Wie könnte ein Kratzen an der Nahrungsmittelproduktion, am Schönfärben glatter Warenoberflächen aussehen? Was ist schön? Was ist gut? Was schmeckt gut? Wir laden unsere Besucher_innen im Glaspalast dazu ein, die Grenzen ihres Geschmacks zu testen. Besucher_innen können Verpackungen von Wikana-Keksen sowie von Margarine von Unilever im Glaspalast abgeben. Es entsteht eine glokale Sammelstelle, in der diese grün gewaschen und anschließend mit dem Güte-Siegel des WIEN_PALASTS zertifiziert werden. Dabei nehmen wir auch die Siegel, die auf den Verpackungen stehen, genauer unter die Lupe. Man wird sehen, ob die grün verpackten Bio-Kekse dabei noch grüner werden. Tomaten und Tomatensamen gibt es ohne Siegel und verpackungsfrei in die Hand. In unserem gläsernen Gewächshaus steht die „Tomate für alle“ für die (Wieder-)Aneignung dieses Commons und im Weiteren für eine „Perspektivenverschiebung mit einem utopischen Element“ (Brand 2013: 50). Was bedeutet, dass in der Auseinandersetzung mit Commons, kapitalistische Dynamiken, die diese globalen sozialen Ungleichheiten erzeugen, mitgedacht werden müssen. Mit diesen partizipativen Aktionen und Installationen wollen wir zum einen auf das Heilsversprechen, das wir mit unseren westlichen Öko-Lebensstilen verbinden, zum anderen auf die durch die Globalisierung entstandenen undurchschaubaren Produktionsprozesse und deren Verstrickungen aufmerksam machen. (Heidtmann 2016: 4) Wirken Reinheitsbehauptungen nicht zuweilen ähnlich wie zeitgenössische Formulierungen von Ablassbriefen? Daher: Hinschauen, wenn Konzerne Reinheitsbehauptungen aufstellen, die oftmals mit unterschiedlichen habituellen Geschmackspräferenzen begründet werden. Und vor allem Hinschauen, wenn es um das Wissen über Lebensmittelerzeugung und -verteilung geht.
QUELLEN
Brand, Ulrich (2013): Let´s make a Commons World. Abschlussdiskussion der 9. Armutskonferenz. In: Die Armutskonferenz (Hg.): WAS ALLEN GEHÖRT. Commons – Neue Perspektiven in der Armutsbekämpfung. Wien: Verlag des Österreichischen Gewerkschaftsbundes.

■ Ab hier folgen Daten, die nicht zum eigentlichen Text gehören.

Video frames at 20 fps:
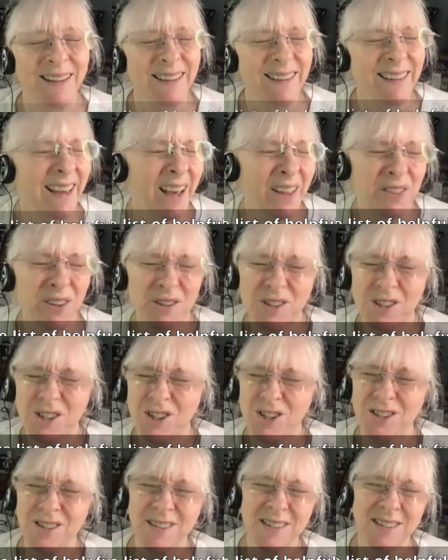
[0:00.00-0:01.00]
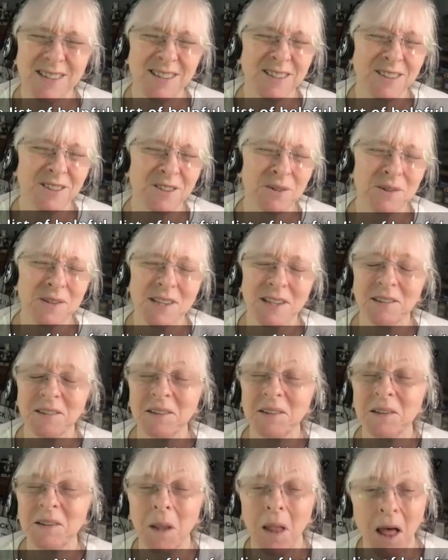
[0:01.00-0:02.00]
Yeah, there's a
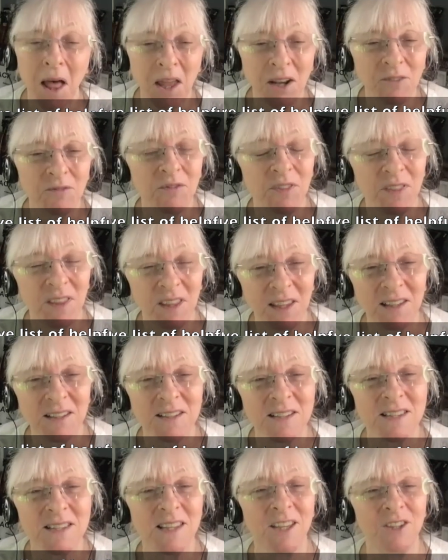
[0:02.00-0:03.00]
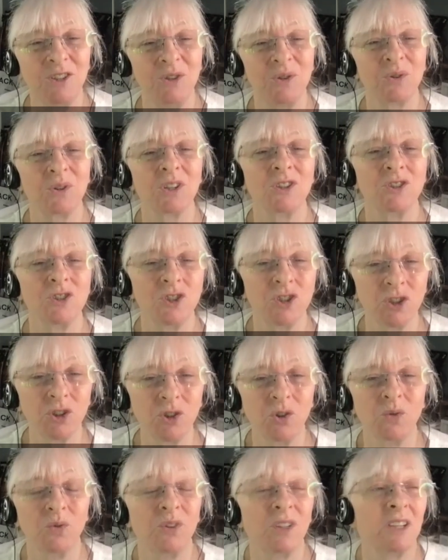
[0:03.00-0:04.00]
lot of things that you can
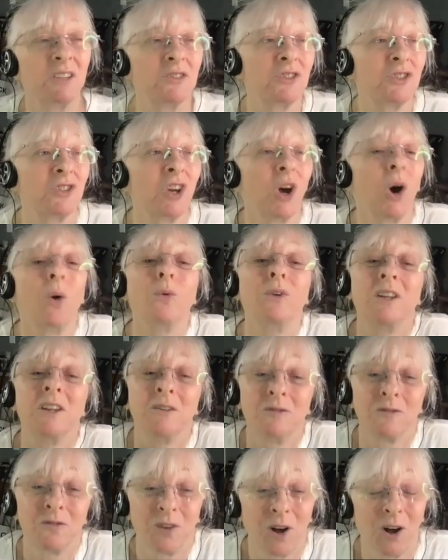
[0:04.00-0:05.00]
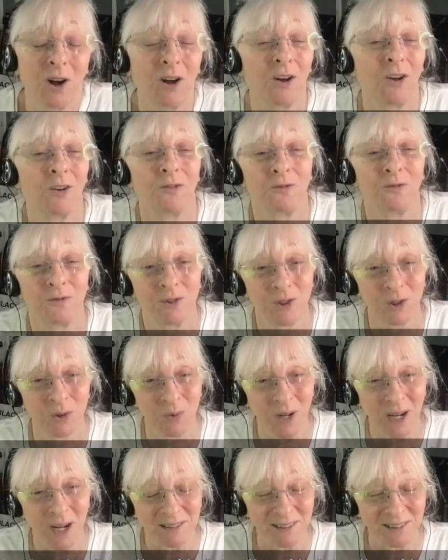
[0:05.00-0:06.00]
do that don't involve
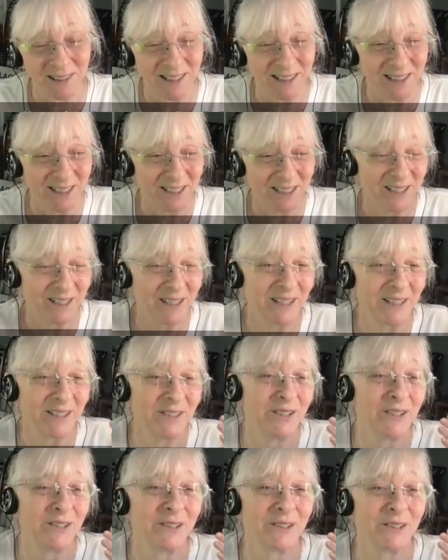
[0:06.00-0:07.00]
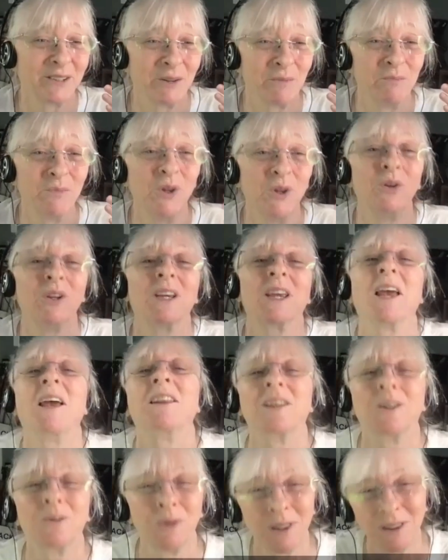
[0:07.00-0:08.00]
directly
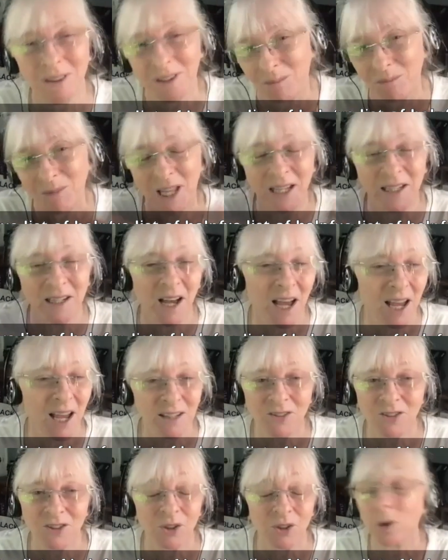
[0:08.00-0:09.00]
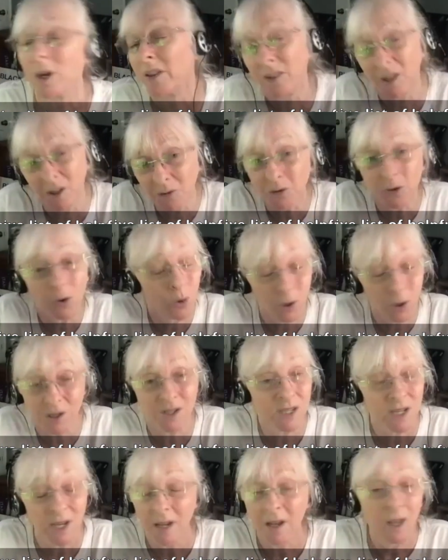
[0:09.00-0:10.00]
communicating with them like I do. And then of
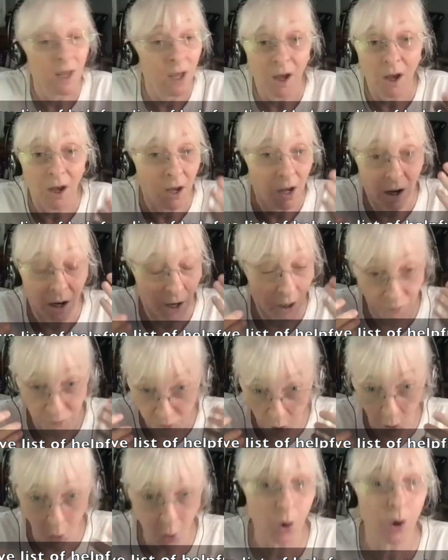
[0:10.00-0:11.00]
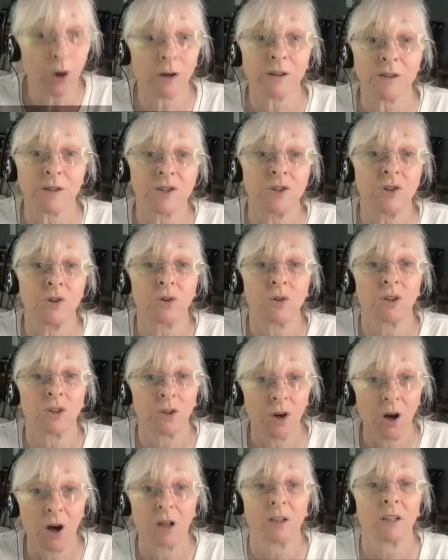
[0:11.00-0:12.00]
course you can
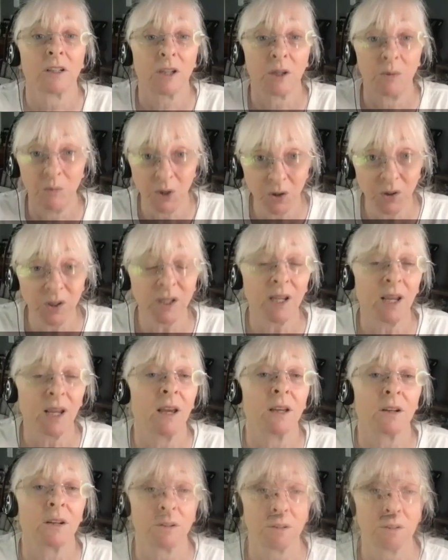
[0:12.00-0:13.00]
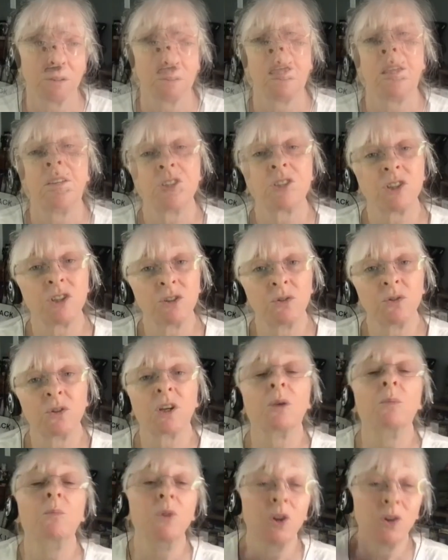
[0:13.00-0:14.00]
call a communicator to
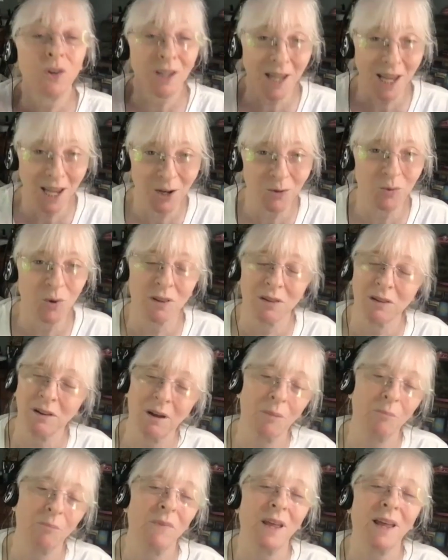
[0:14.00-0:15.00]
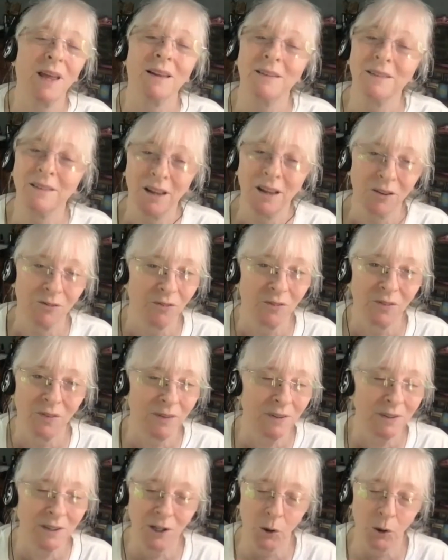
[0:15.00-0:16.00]
communicate with them. And,
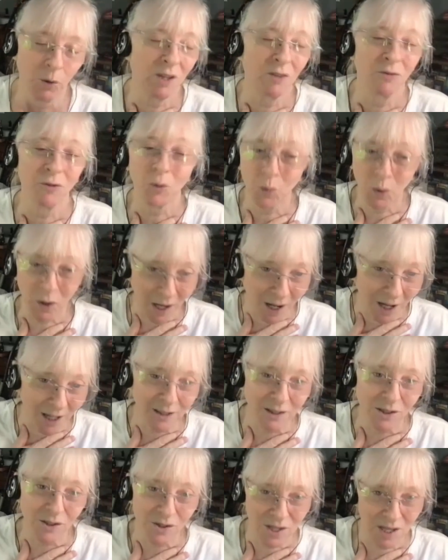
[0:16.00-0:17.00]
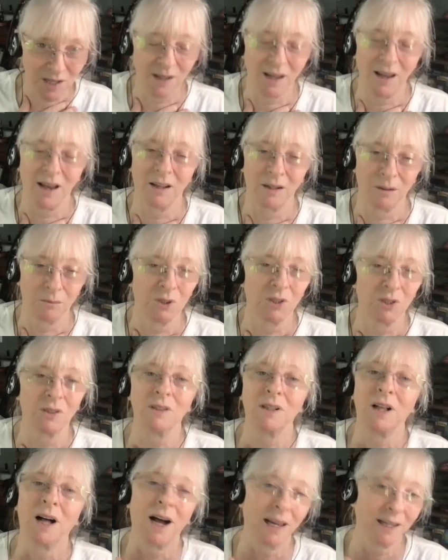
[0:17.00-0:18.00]
you know, even when I lose an
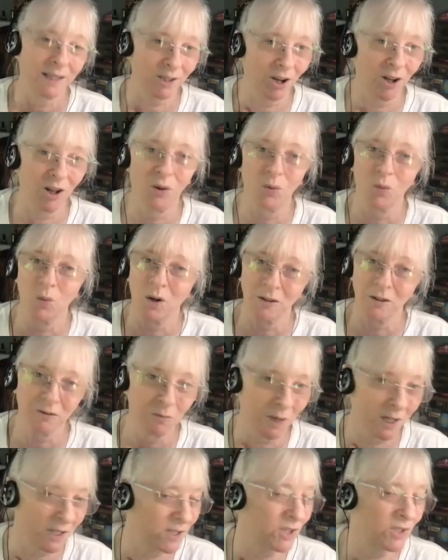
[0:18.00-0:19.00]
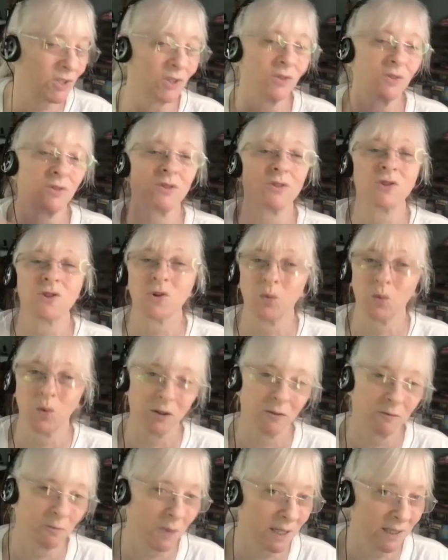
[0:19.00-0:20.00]
animal, I call one of my students or
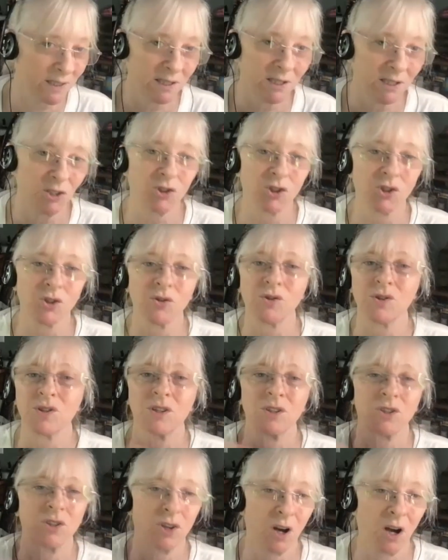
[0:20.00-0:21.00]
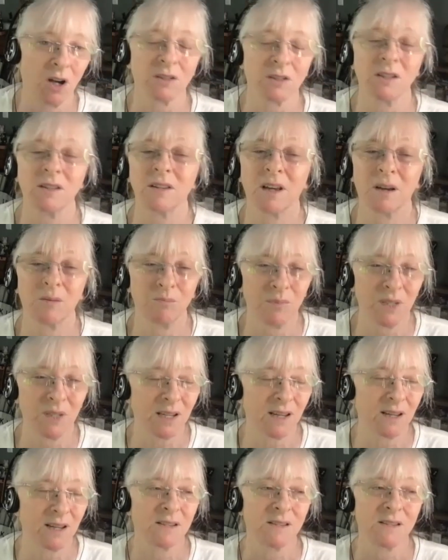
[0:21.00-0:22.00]
one of my teachers to talk to them,
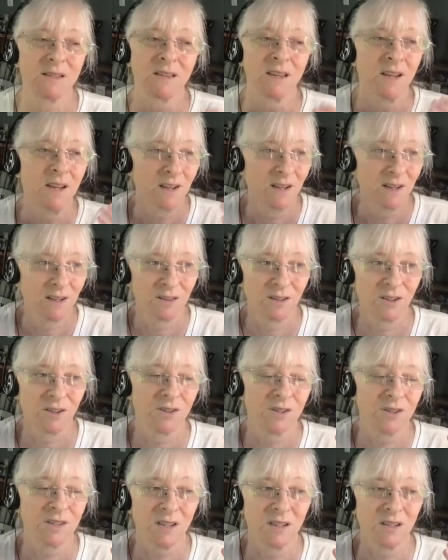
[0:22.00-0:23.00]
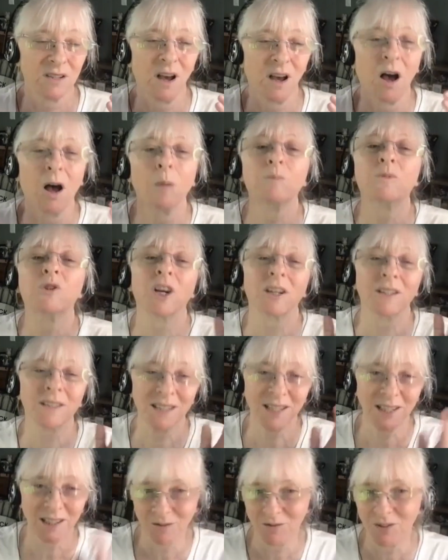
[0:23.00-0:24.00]
because there's an
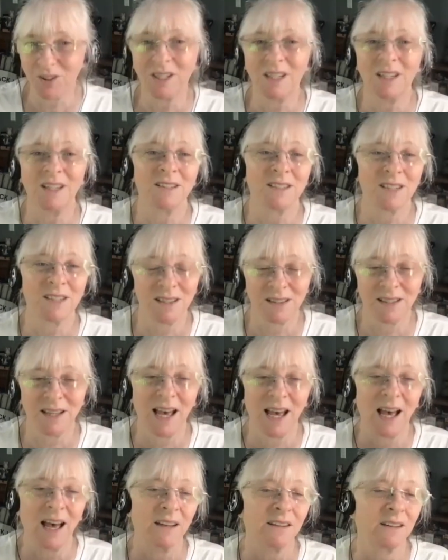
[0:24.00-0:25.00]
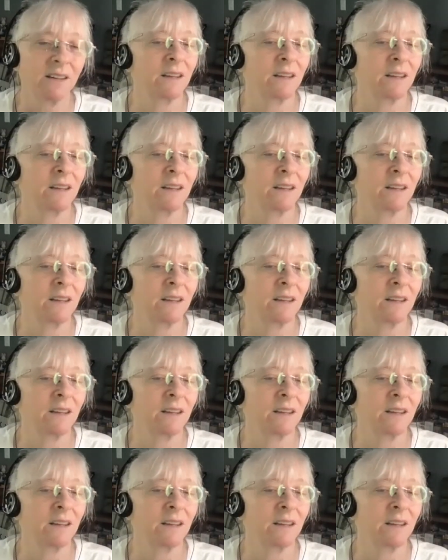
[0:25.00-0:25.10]
objectivity to that.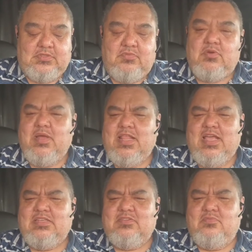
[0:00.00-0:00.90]
one of
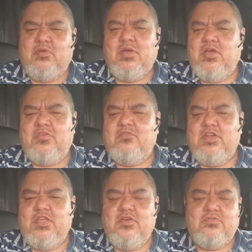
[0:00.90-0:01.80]
my other
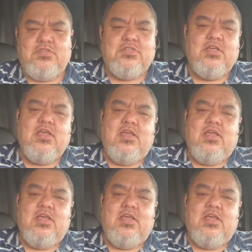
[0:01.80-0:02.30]
videos,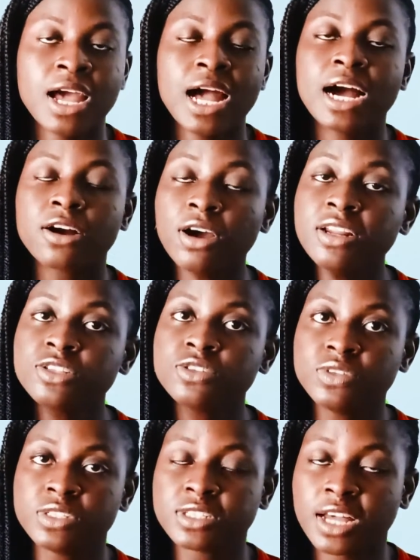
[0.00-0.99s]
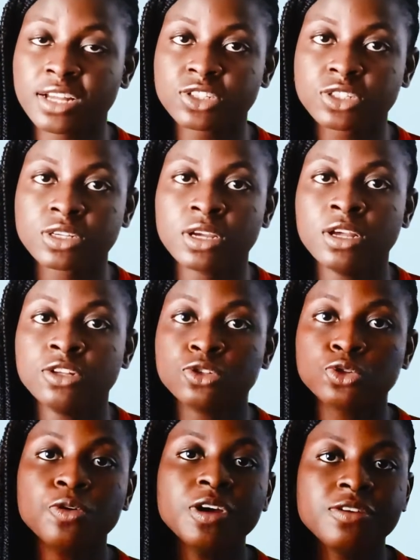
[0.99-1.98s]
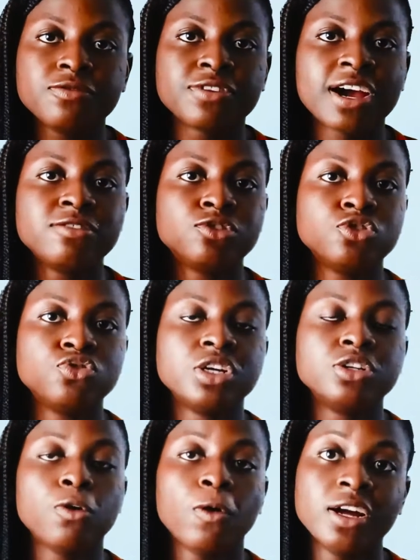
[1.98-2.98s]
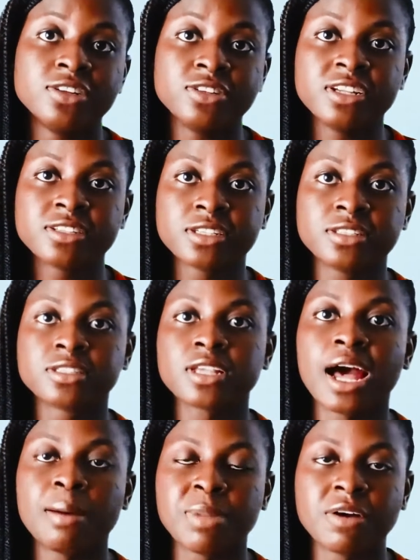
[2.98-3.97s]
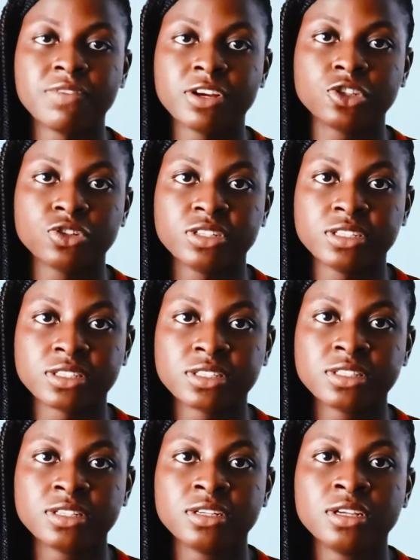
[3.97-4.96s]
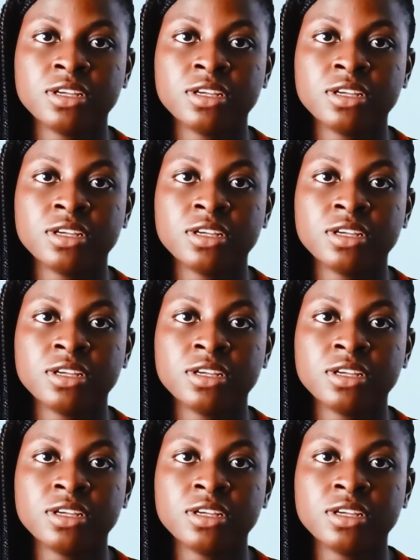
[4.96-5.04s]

According to research, 2 in 5 children or adolescents are perfectionists.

Gassmann, Oliver; Frankenberger, Karolin; Csik, Michaela (2016): Geschäftsmodelle entwickeln: 55 innovative Konzepte mit dem St. Galler Business Model Navigator. München: Carl Hanser Verlag.
Heidtmann, Jan (2016): Ablasshandel – Bio-Lebensmittel. In: Süddeutsche Zeitung, Nr. 36, 13./14. Februar. München.
Salzer, Irmi (2013): Gutes Essen für alle! Keine Ernährungssouveränität ohne Commons. In: Die Armutskonferenz (Hg.): WAS ALLEN GEHÖRT. Commons – Neue Perspektiven in der Armutsbekämpfung. Wien: Verlag des Österreichischen Gewerkschaftsbundes.